━━━ DATA TO EXAMINE ━━━

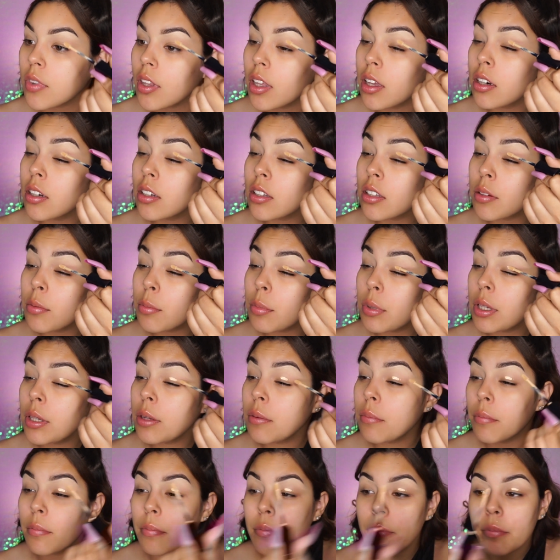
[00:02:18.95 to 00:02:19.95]
I'm just going
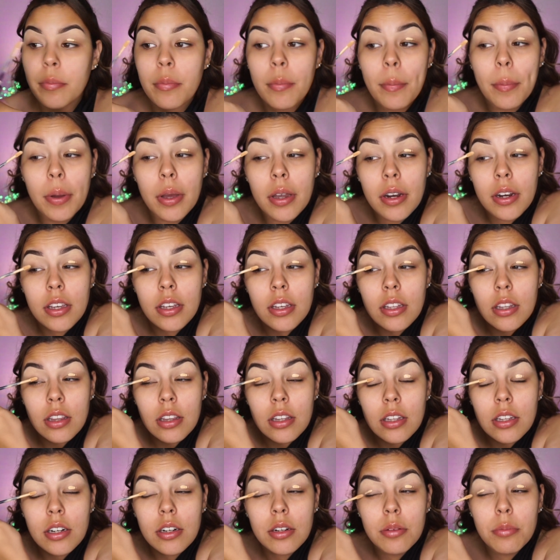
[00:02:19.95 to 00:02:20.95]
to be putting a
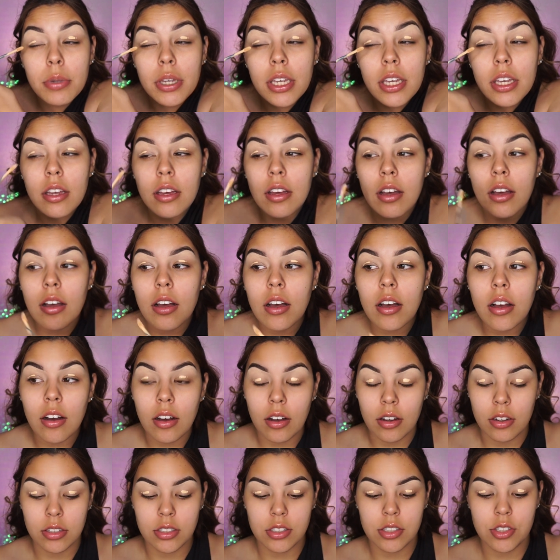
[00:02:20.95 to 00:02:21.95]
little bit
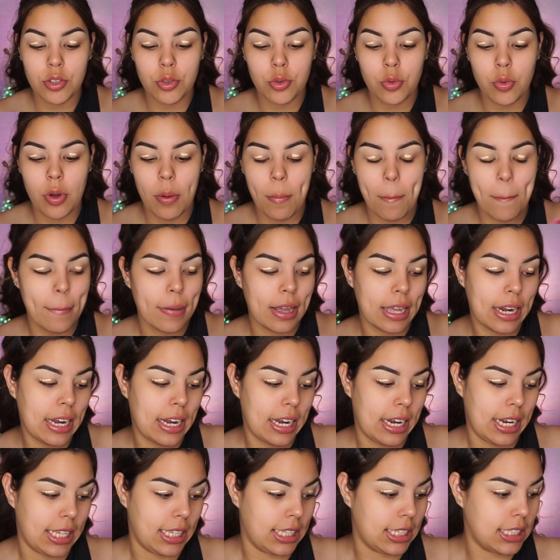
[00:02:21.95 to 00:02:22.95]
onto my
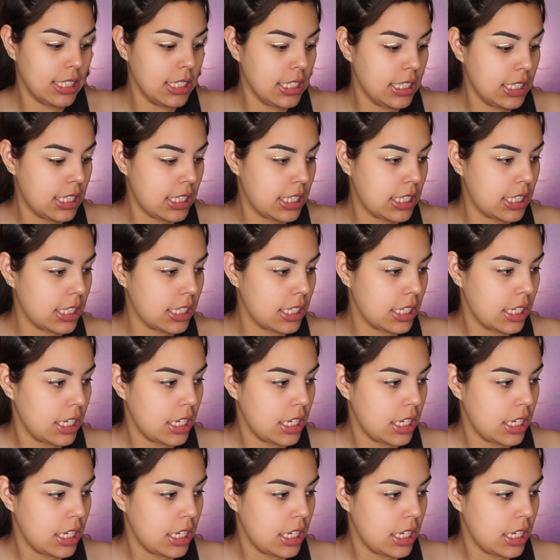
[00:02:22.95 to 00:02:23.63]
lids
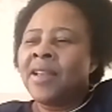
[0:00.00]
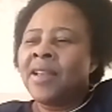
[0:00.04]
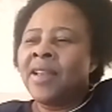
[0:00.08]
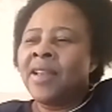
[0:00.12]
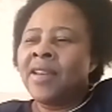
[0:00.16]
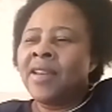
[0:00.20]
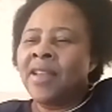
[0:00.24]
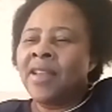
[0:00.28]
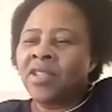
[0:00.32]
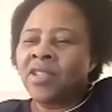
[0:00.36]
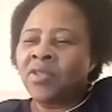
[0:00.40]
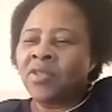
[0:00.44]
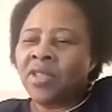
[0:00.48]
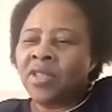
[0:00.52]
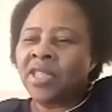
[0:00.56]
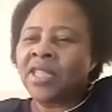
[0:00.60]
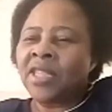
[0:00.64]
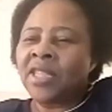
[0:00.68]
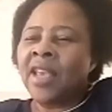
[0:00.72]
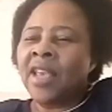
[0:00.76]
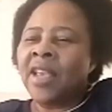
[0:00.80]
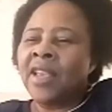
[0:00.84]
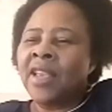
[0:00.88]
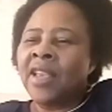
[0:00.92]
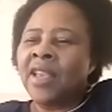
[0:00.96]
And as you
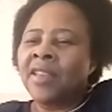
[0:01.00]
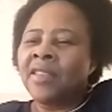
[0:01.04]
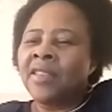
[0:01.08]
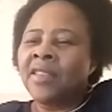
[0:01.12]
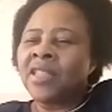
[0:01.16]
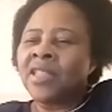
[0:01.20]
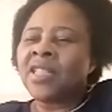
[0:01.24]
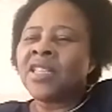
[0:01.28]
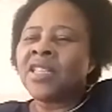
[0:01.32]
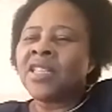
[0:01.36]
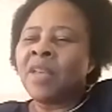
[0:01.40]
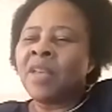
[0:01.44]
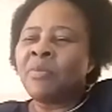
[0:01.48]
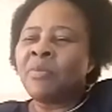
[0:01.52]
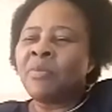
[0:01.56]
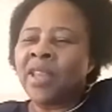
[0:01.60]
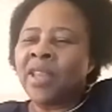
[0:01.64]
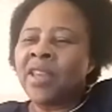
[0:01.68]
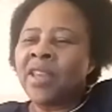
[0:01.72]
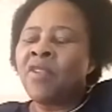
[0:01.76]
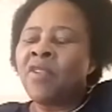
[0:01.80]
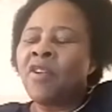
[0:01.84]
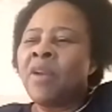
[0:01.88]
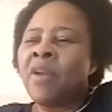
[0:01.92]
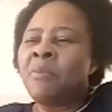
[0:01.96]
say, this is the
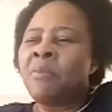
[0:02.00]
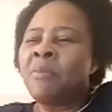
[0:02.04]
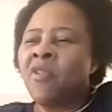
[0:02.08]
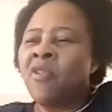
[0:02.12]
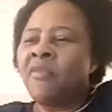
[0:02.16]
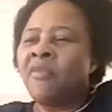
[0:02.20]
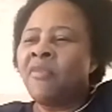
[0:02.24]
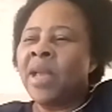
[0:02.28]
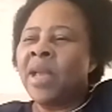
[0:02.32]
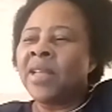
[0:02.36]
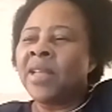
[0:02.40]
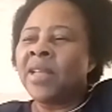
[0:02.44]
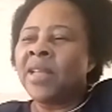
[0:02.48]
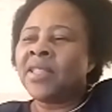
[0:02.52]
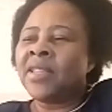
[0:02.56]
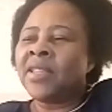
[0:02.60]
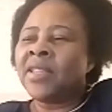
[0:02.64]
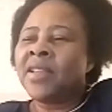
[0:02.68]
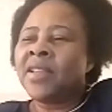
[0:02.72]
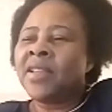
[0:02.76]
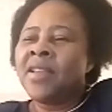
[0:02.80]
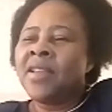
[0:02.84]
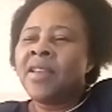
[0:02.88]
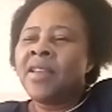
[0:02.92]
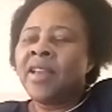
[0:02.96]
beginning of a
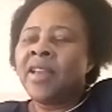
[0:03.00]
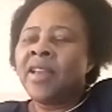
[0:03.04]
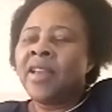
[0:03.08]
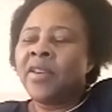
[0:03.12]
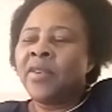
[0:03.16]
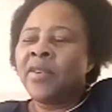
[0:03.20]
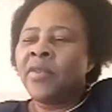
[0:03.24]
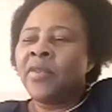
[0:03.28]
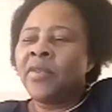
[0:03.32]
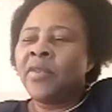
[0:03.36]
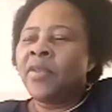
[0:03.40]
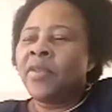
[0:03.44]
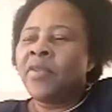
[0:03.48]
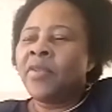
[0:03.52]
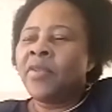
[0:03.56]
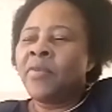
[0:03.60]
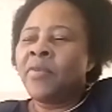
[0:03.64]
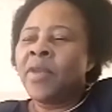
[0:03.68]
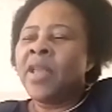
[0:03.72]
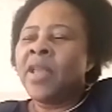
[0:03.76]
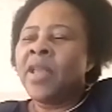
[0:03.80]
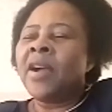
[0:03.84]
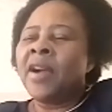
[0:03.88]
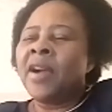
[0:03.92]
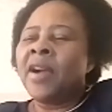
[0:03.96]
movement, and
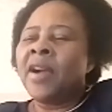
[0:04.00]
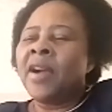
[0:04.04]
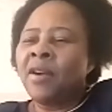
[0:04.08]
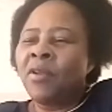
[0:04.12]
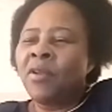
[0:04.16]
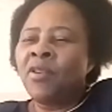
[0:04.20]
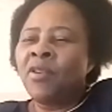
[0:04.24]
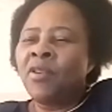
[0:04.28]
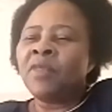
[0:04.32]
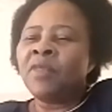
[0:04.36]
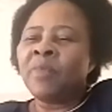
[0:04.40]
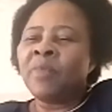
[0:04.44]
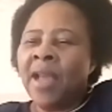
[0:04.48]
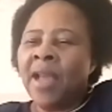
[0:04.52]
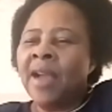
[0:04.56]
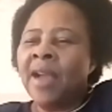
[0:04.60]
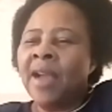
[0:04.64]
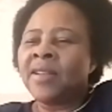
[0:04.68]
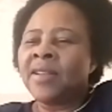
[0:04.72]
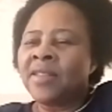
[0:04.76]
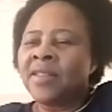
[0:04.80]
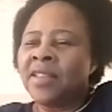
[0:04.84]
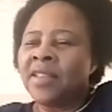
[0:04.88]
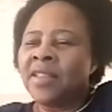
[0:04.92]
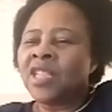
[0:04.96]
we are all
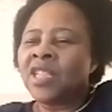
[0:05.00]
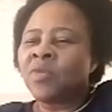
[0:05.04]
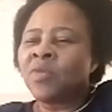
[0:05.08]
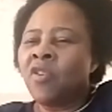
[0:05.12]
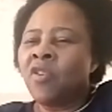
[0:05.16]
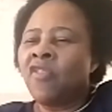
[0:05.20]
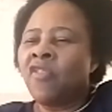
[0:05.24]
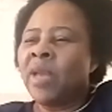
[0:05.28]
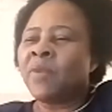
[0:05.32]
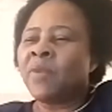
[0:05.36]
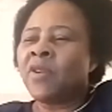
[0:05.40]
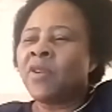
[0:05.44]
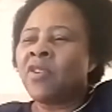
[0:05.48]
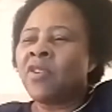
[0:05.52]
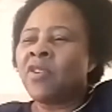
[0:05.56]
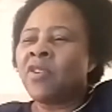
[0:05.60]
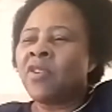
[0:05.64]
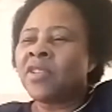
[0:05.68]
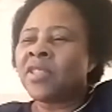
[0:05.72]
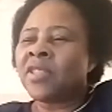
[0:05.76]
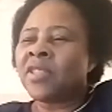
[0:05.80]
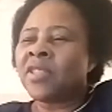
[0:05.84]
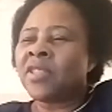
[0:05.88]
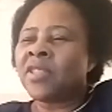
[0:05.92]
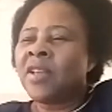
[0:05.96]
behind this
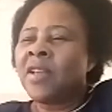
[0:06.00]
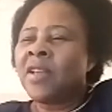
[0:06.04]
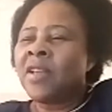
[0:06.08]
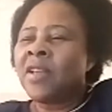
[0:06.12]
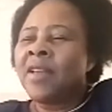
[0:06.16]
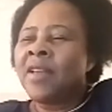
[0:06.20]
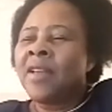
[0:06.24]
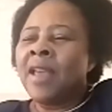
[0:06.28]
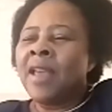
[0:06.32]
movement because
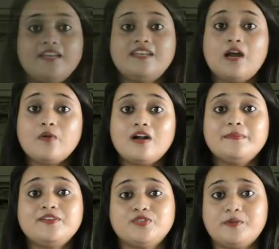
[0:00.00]
Now
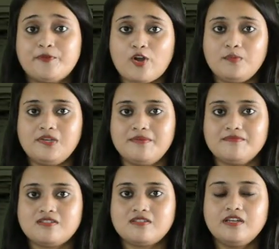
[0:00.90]
coming to the
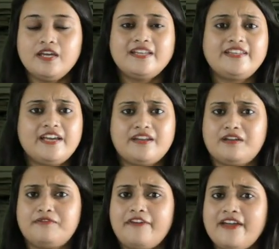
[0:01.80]
problems. There
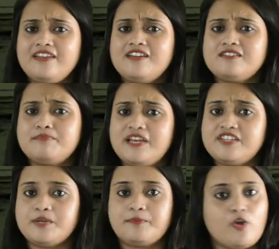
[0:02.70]
are various
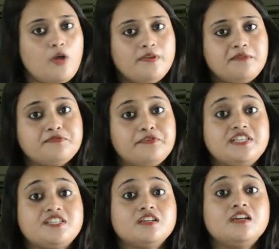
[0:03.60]
major problems
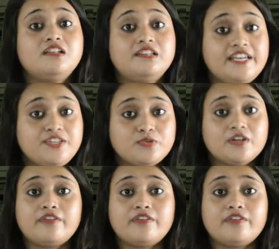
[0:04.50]
which lead to the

━━━

__PROMPT__.
In your copy, repeat each record exactly and include no pictures.

__RESULT__.
[00:02:18.95 to 00:02:19.95]
I'm just going
[00:02:19.95 to 00:02:20.95]
to be putting a
[00:02:20.95 to 00:02:21.95]
little bit
[00:02:21.95 to 00:02:22.95]
onto my
[00:02:22.95 to 00:02:23.63]
lids
[0:00.00]
[0:00.04]
[0:00.08]
[0:00.12]
[0:00.16]
[0:00.20]
[0:00.24]
[0:00.28]
[0:00.32]
[0:00.36]
[0:00.40]
[0:00.44]
[0:00.48]
[0:00.52]
[0:00.56]
[0:00.60]
[0:00.64]
[0:00.68]
[0:00.72]
[0:00.76]
[0:00.80]
[0:00.84]
[0:00.88]
[0:00.92]
[0:00.96]
And as you
[0:01.00]
[0:01.04]
[0:01.08]
[0:01.12]
[0:01.16]
[0:01.20]
[0:01.24]
[0:01.28]
[0:01.32]
[0:01.36]
[0:01.40]
[0:01.44]
[0:01.48]
[0:01.52]
[0:01.56]
[0:01.60]
[0:01.64]
[0:01.68]
[0:01.72]
[0:01.76]
[0:01.80]
[0:01.84]
[0:01.88]
[0:01.92]
[0:01.96]
say, this is the
[0:02.00]
[0:02.04]
[0:02.08]
[0:02.12]
[0:02.16]
[0:02.20]
[0:02.24]
[0:02.28]
[0:02.32]
[0:02.36]
[0:02.40]
[0:02.44]
[0:02.48]
[0:02.52]
[0:02.56]
[0:02.60]
[0:02.64]
[0:02.68]
[0:02.72]
[0:02.76]
[0:02.80]
[0:02.84]
[0:02.88]
[0:02.92]
[0:02.96]
beginning of a
[0:03.00]
[0:03.04]
[0:03.08]
[0:03.12]
[0:03.16]
[0:03.20]
[0:03.24]
[0:03.28]
[0:03.32]
[0:03.36]
[0:03.40]
[0:03.44]
[0:03.48]
[0:03.52]
[0:03.56]
[0:03.60]
[0:03.64]
[0:03.68]
[0:03.72]
[0:03.76]
[0:03.80]
[0:03.84]
[0:03.88]
[0:03.92]
[0:03.96]
movement, and
[0:04.00]
[0:04.04]
[0:04.08]
[0:04.12]
[0:04.16]
[0:04.20]
[0:04.24]
[0:04.28]
[0:04.32]
[0:04.36]
[0:04.40]
[0:04.44]
[0:04.48]
[0:04.52]
[0:04.56]
[0:04.60]
[0:04.64]
[0:04.68]
[0:04.72]
[0:04.76]
[0:04.80]
[0:04.84]
[0:04.88]
[0:04.92]
[0:04.96]
we are all
[0:05.00]
[0:05.04]
[0:05.08]
[0:05.12]
[0:05.16]
[0:05.20]
[0:05.24]
[0:05.28]
[0:05.32]
[0:05.36]
[0:05.40]
[0:05.44]
[0:05.48]
[0:05.52]
[0:05.56]
[0:05.60]
[0:05.64]
[0:05.68]
[0:05.72]
[0:05.76]
[0:05.80]
[0:05.84]
[0:05.88]
[0:05.92]
[0:05.96]
behind this
[0:06.00]
[0:06.04]
[0:06.08]
[0:06.12]
[0:06.16]
[0:06.20]
[0:06.24]
[0:06.28]
[0:06.32]
movement because
[0:00.00]
Now
[0:00.90]
coming to the
[0:01.80]
problems. There
[0:02.70]
are various
[0:03.60]
major problems
[0:04.50]
which lead to the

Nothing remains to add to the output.